Pearl Jam-Riot Act Out of all the post-Seattle bands, I always felt that Pearl Jam managed the tricky task of evolving musically and staying interesting. Of course, that was before the twenty-seven skadillion live CDs they released, and somehow I managed to miss the previous studio CD Binaural (I still mean to get this one, 'cause it's produced by Mitchell Froom) so it's been a while since I've listened to them. I'm not impressed. Everything on this one has the same tempo and the same instrumentation and just sounds monotonous. Maybe it will grow on me with repeated listens, can't say. I've only played it a couple of times...stay tuned.

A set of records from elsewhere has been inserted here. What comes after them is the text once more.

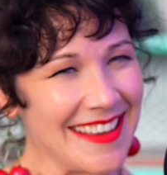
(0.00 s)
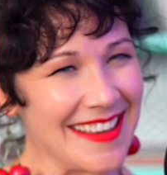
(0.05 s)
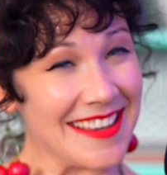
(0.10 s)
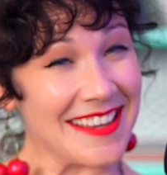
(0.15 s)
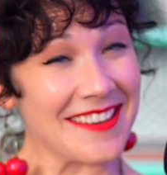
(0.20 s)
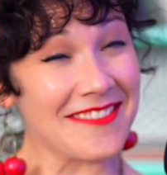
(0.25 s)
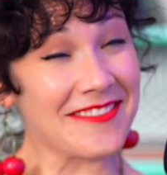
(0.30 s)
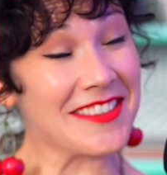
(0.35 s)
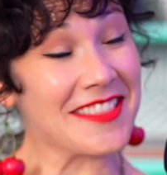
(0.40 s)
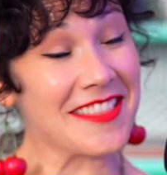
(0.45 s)

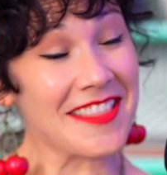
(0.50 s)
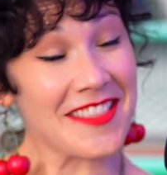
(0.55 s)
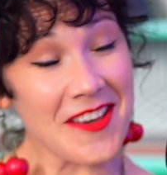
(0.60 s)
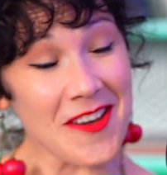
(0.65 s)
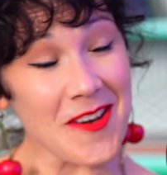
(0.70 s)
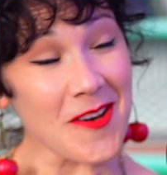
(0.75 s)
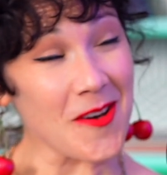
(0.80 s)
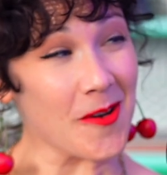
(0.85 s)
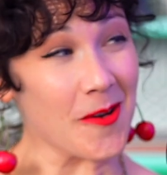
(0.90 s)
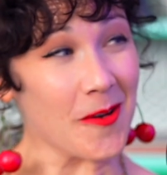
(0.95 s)
Even
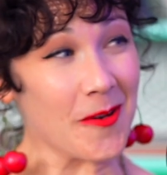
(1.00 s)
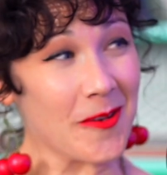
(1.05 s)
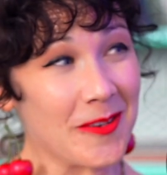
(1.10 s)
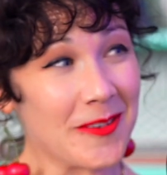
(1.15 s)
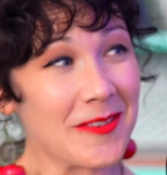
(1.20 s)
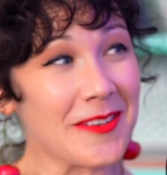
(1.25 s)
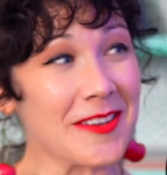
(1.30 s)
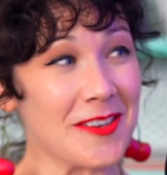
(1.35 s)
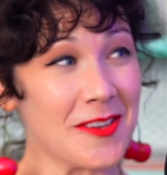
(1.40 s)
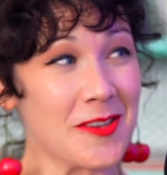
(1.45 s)
though
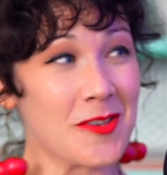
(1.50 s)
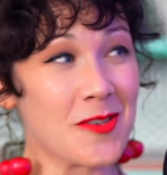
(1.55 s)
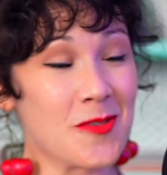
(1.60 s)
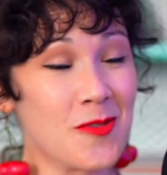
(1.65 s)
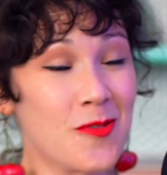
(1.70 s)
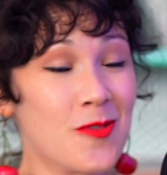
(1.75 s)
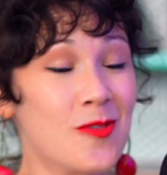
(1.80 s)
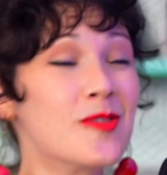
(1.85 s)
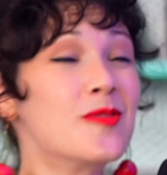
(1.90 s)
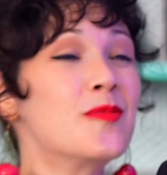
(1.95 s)
mm-hmm.
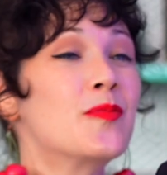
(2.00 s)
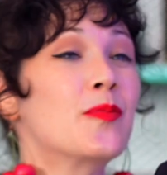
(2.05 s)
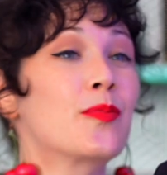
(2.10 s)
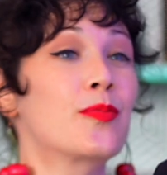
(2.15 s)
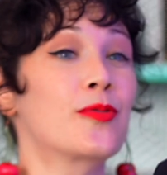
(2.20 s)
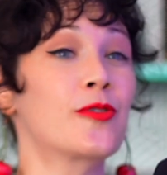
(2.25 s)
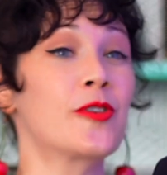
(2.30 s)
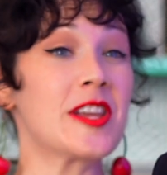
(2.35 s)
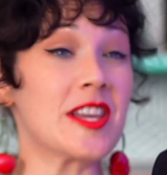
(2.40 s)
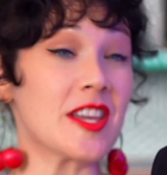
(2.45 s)
you
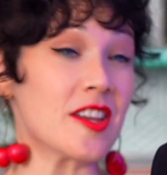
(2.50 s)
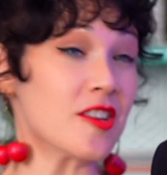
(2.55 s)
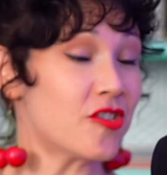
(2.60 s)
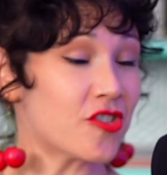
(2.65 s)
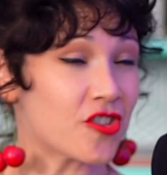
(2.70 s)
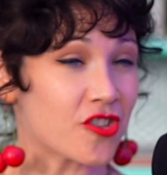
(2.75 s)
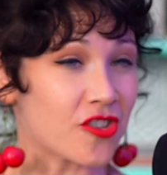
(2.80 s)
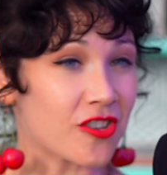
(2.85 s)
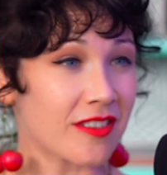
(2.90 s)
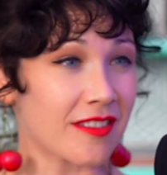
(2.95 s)

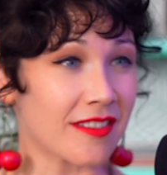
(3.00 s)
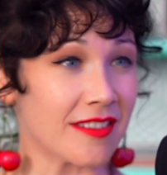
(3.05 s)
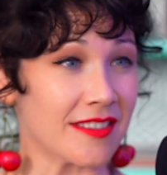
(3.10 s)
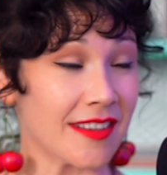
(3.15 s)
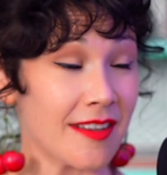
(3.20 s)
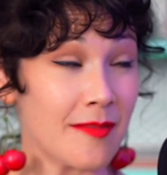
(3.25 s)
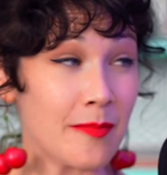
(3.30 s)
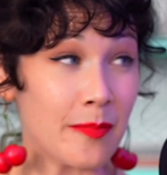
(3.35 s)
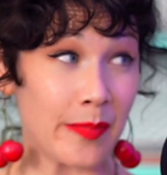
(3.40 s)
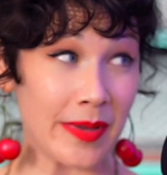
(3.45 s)
preach, because
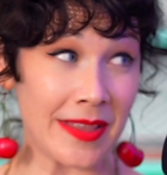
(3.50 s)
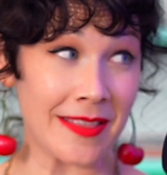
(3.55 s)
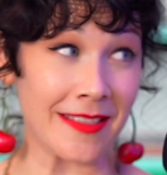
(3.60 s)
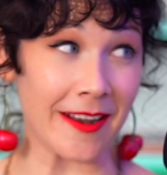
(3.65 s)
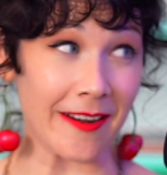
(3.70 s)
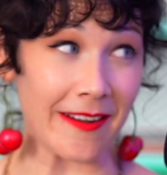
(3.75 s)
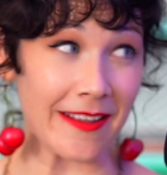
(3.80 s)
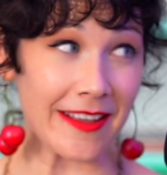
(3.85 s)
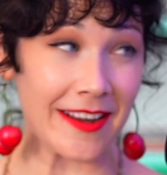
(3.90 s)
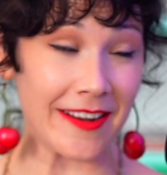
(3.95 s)
mm-hmm. I've been
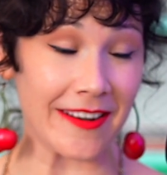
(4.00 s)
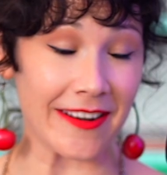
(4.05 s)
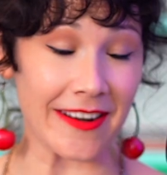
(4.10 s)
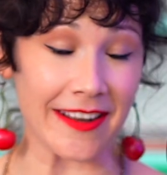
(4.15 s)
there to hear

Rolling Stones-Black and Blue You see, right now my turntable is dead. Has been for a couple of years, and I just haven't had the pesos to buy a new one, even if I could find one. I've looked online and on eBay, but haven't had much luck. Anyway, because my turntable is dead, I haven't been able to listen to a lot of albums that I own on vinyl, and the Stones' Black and Blue is one of them. Underrated upon its 1976 release, and often mistakenly accused of being "soft" and "disco-ish" by morons who bought into that "World's Greatest Rock and Roll Band" misonomer, it's often referred to as the "Guitarist Audition Album" because it was recorded when Mick and Keef were looking for a replacement for Mick Taylor. It boasts fretwork by Ron Wood, Harvey Mandel and others. This is the most overtly reggae-influenced record they ever did, and given my distaste for most reggae you'd think that would be a drawback but I really like "Hot Stuff", "Hey Negrita", and "Cherry Oh Baby". Plus it's got the great R&B of "Memory Motel", "Fool To Cry" and "Melody". It's nice to be able to get reacquainted.

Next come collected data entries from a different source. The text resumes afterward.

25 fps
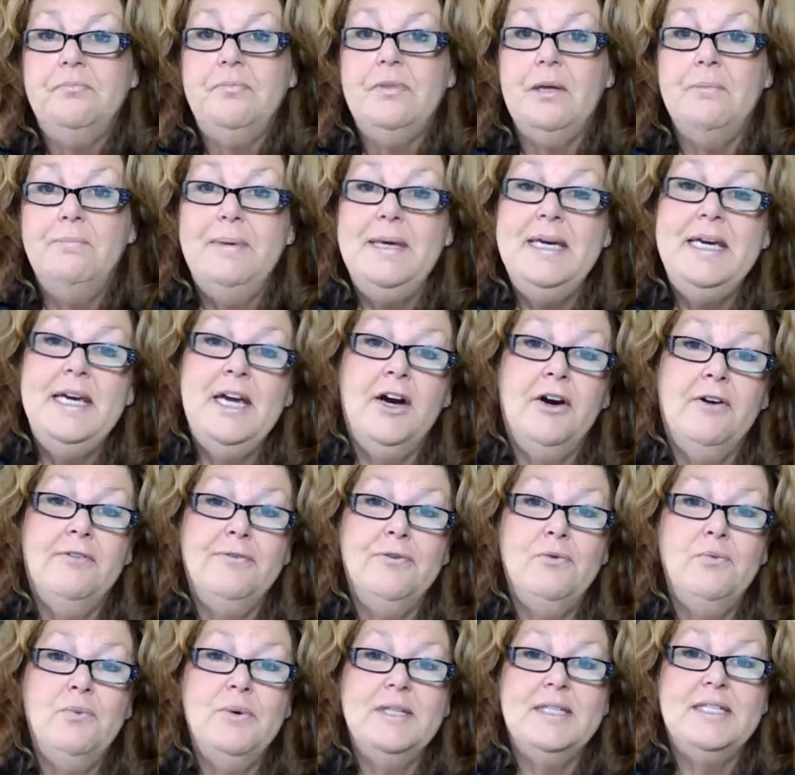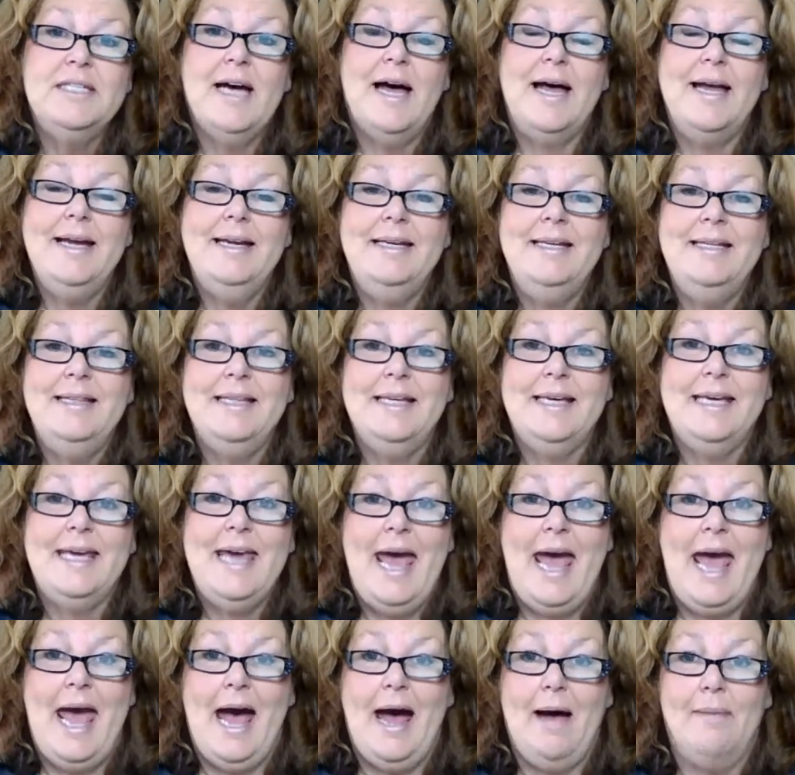Be careful with tightening the
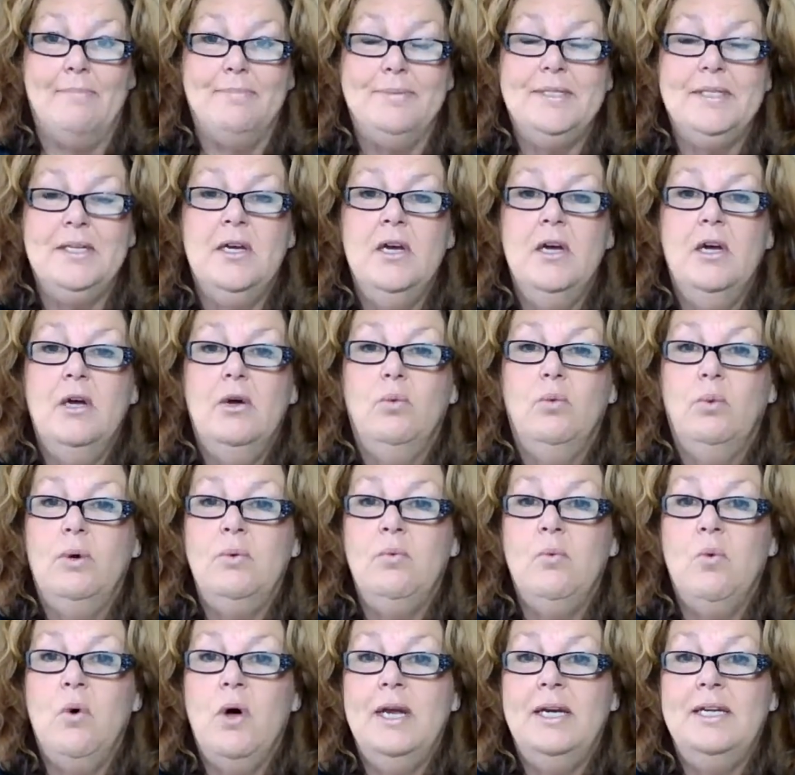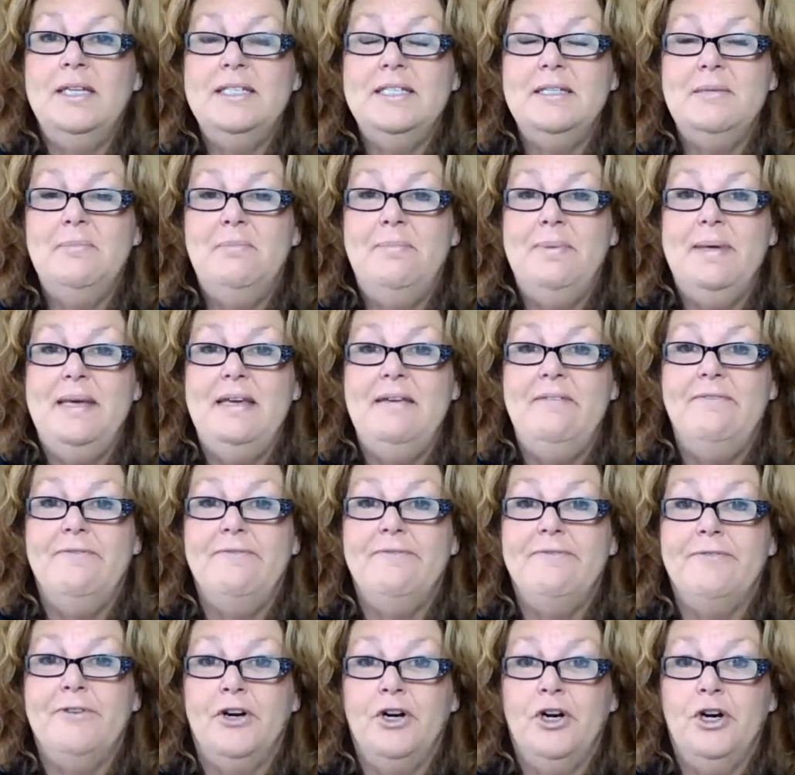caps. We want it to be
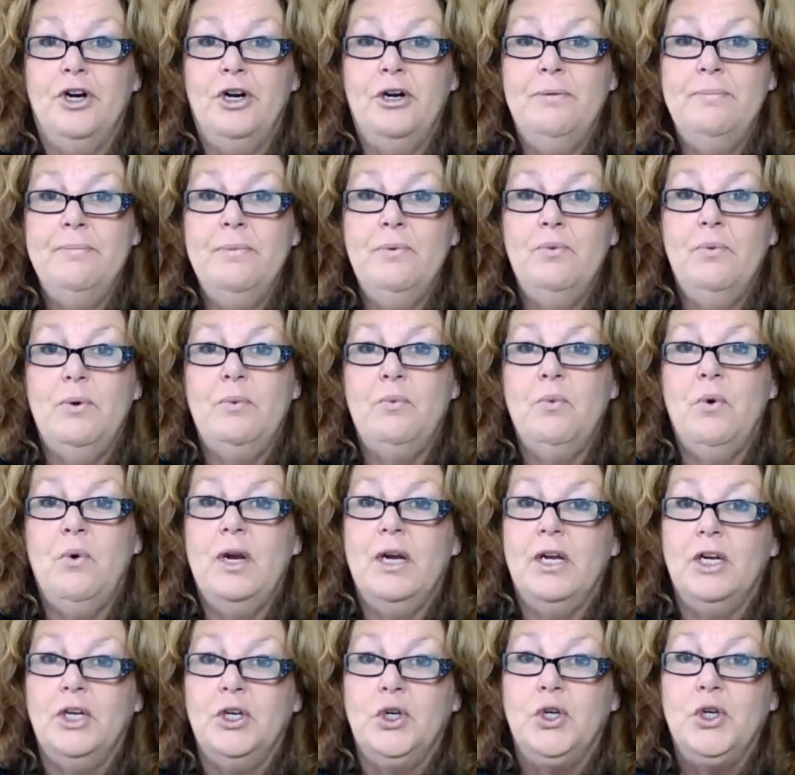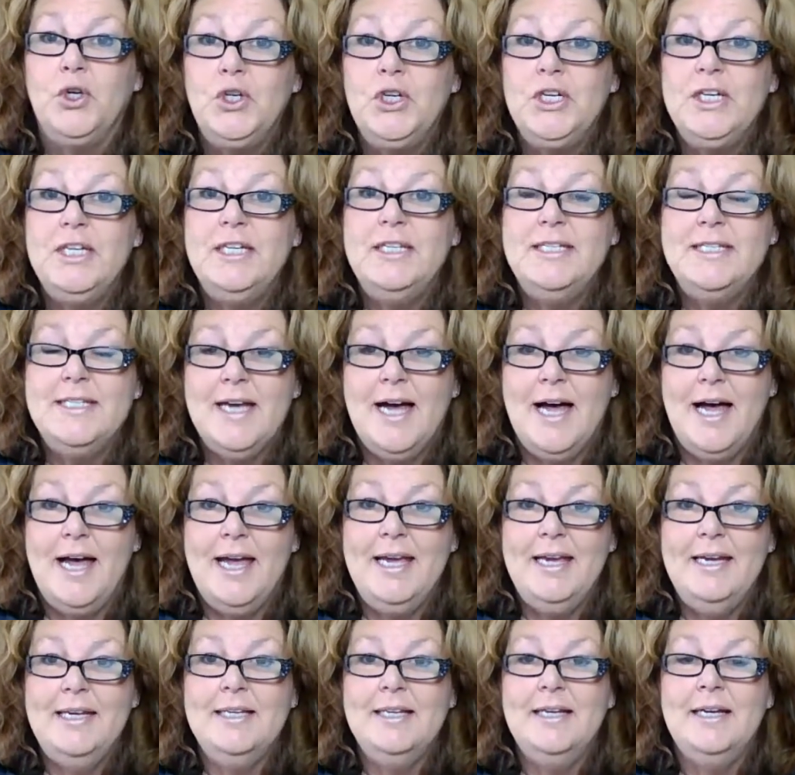firm. We want a good
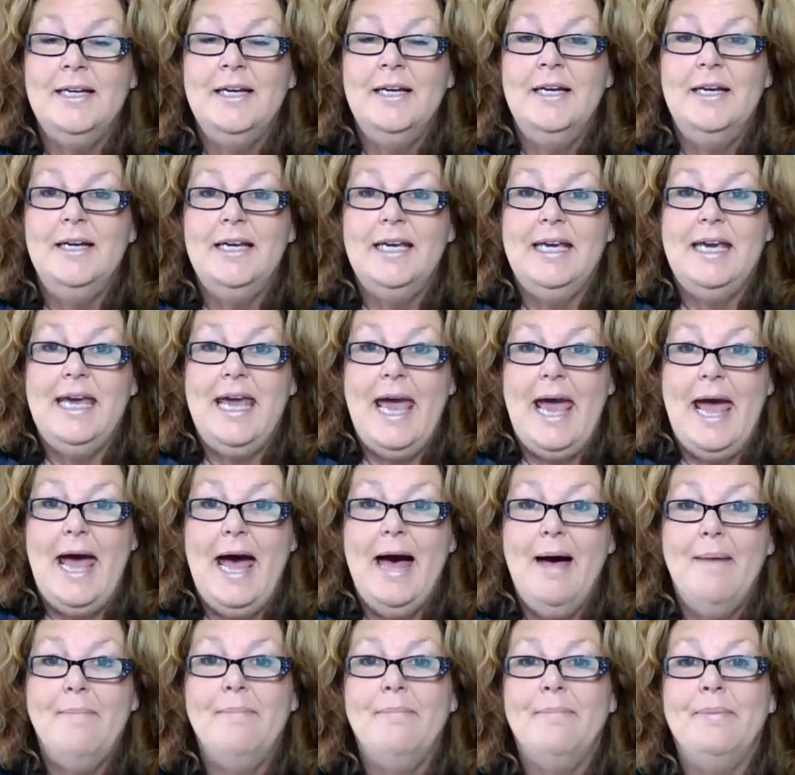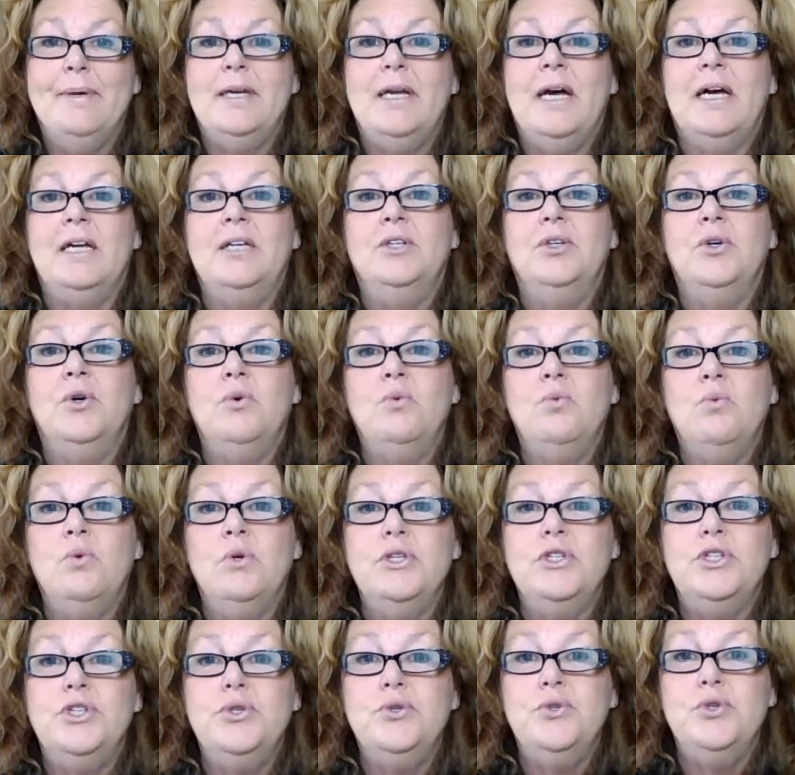tight cap, but I don't
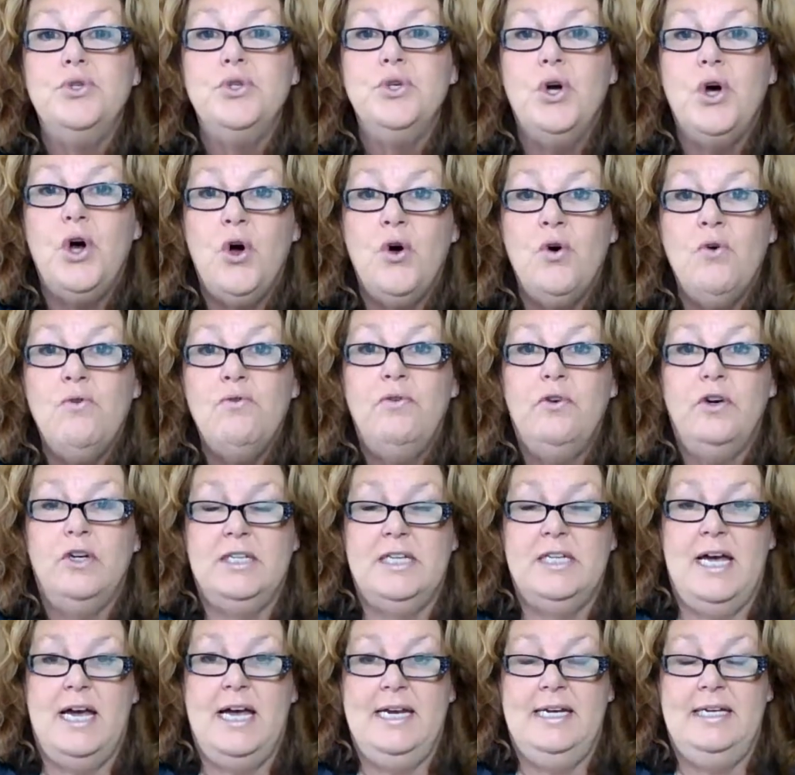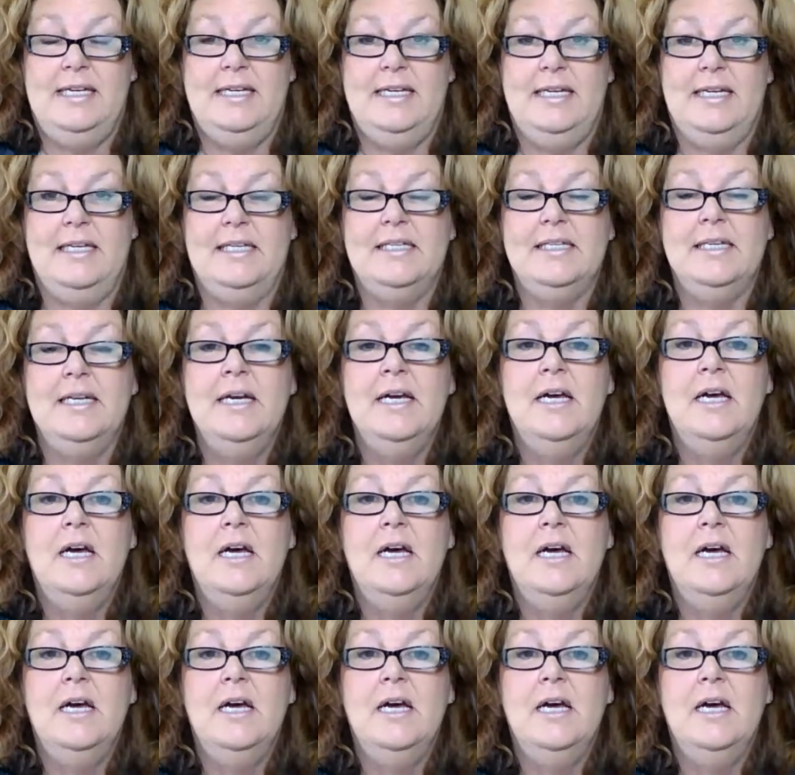want you to over tighten it.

Ron Sexsmith-Cobblestone Runway I became a fan of Sexsmith's through his brilliant 1997 album "Other Songs", and while subsequent releases have been slightly disappointing (although I did like 2001's "Blue Boy" a lot), I still admire his pithy writing style and his willingness to experiment a little with his sound while remaining true to his folkish roots. This new one has some synthy sounds squiggling away in the background, and some other nods to electronica, and while you'd think that this would create a real trainwreck it's tastefully done and quite enjoyable. Sexsmith also gets a little sloppy with his often mannered vocals, slurring his boyish croon on many of these songs. I'm not familiar with the producer this time out, but he's done a nice job of staying in the background and letting Sexsmith's charms shine through. I think this one will grow on me some more before it's all said and done.

Chicago II Boy. Is my cred gonna take a hit now. After my less than ringing endorsement of the Clash (a band that everyone who "knows" music is supposed to like) in my writings on Joe Strummer's death the other day, and now this, where I'm about to sing the praises of an album by one of the most uncool bands on the face of the Earth...well, boys and girls, I'm feeling a little unhip and damned defensive about it. Lemme tell ya– twarn't always so. When the Chicago Transit Authority released their first album waaaaay back in 1970, they were following in the footsteps of bands like the Beatles, Sly and the Family Stone, the Rolling Stones, even Miles Davis and most notably Blood Sweat and Tears, and were trying to mix a lot of different influences into their stuff, like jazz, blues, pop, and rock. And for a few years, they experimented, played gig after gig, got tight as a band and as songwriters, and put out albums that have some great music on them. I shit you not. Chicago II is one of them. Despite the lyrics, standard issue for 1970 but kinda cringe inducing in their simplistic earnestness when read now, this is really a tuneful and engaging album. Listened to it a lot when I was an early teenager. I get a lot of pleasure from all of their pre-1976 LPs, after which they lost the corporate battle for their soul, guitarist Terry Kath (probably the most down-to-Earth member) died, and we had to endure their godawful MOR/AOR hits in the late 70s and early 80s which were some of the most smarmy and heinous sounds ever committed to tape. Then there was bassist Peter Cetera's solo career, which was awful enough to induce epleptic seizures and topple regimes in several small countries. So believe me when I tell you I understand why most people scorn the Chicago Transit Authority, but also believe me when I tell you that there are many pleasures to be had on any pre-1976 album...mostly forgotten now because of the sheer awfulness of what followed.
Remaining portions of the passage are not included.